SOURCE INFORMATION:
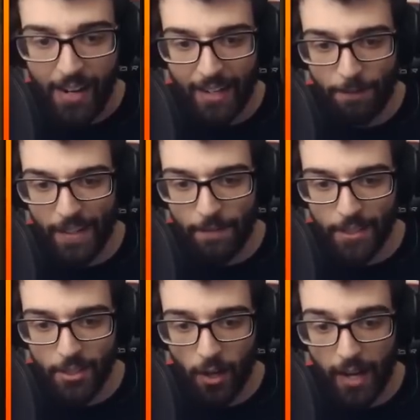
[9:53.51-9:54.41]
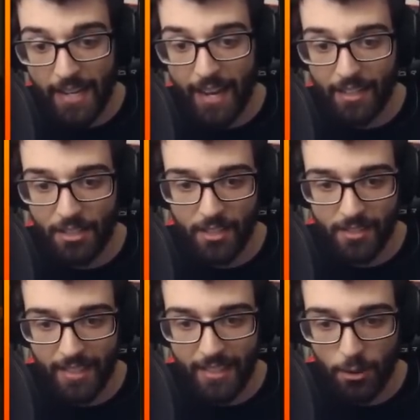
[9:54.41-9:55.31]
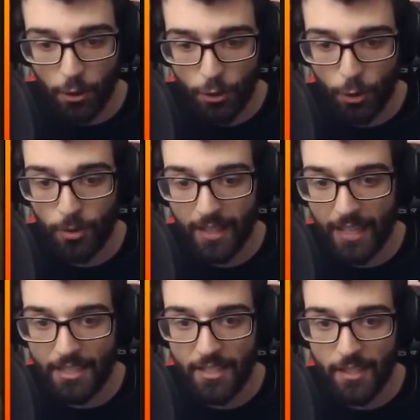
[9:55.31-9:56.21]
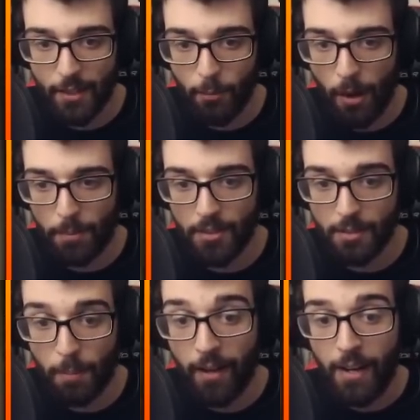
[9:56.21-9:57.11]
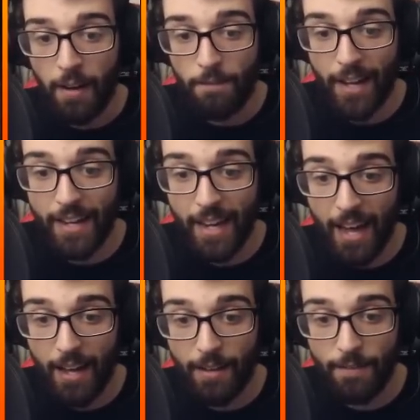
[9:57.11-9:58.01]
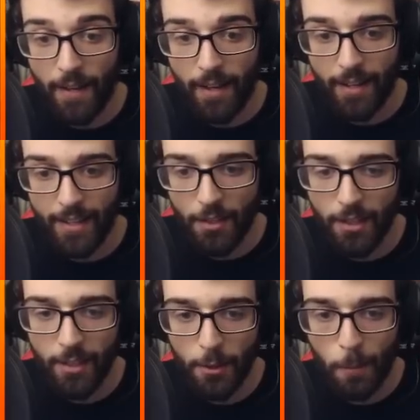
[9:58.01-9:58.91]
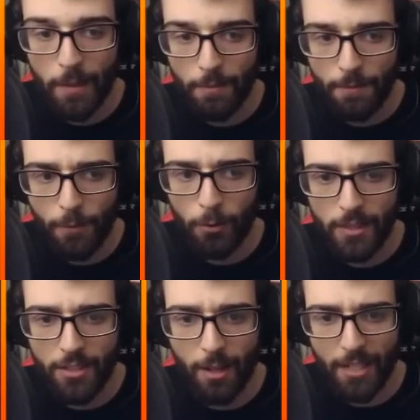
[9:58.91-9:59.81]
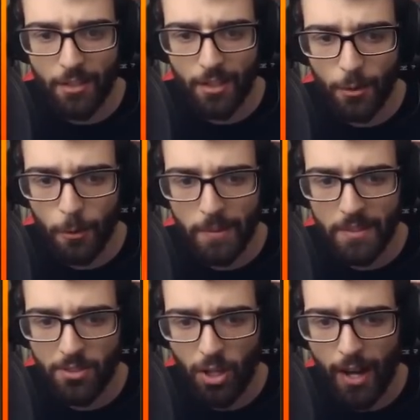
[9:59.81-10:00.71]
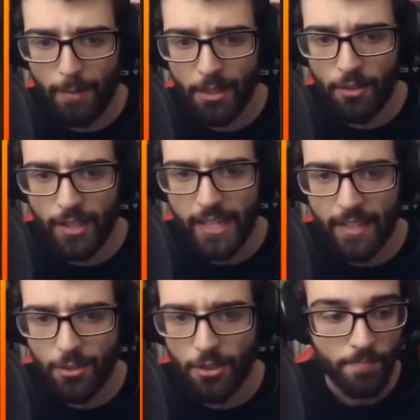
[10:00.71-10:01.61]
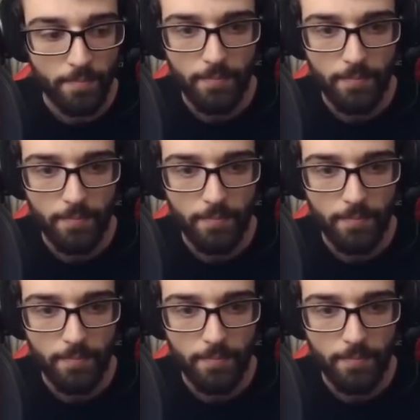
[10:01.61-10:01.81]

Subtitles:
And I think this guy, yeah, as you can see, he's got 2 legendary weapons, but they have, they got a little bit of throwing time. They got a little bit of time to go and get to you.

WHAT THE EXERCISE ASKS: When you reach the line with "[9:58.01-9:58.91]" in the records above, start writing out each line exactly, and stop after the line with "[10:01.61-10:01.81]". Pictures stay out.

WORKED SOLUTION:
[9:58.01-9:58.91]
[9:58.91-9:59.81]
[9:59.81-10:00.71]
[10:00.71-10:01.61]
[10:01.61-10:01.81]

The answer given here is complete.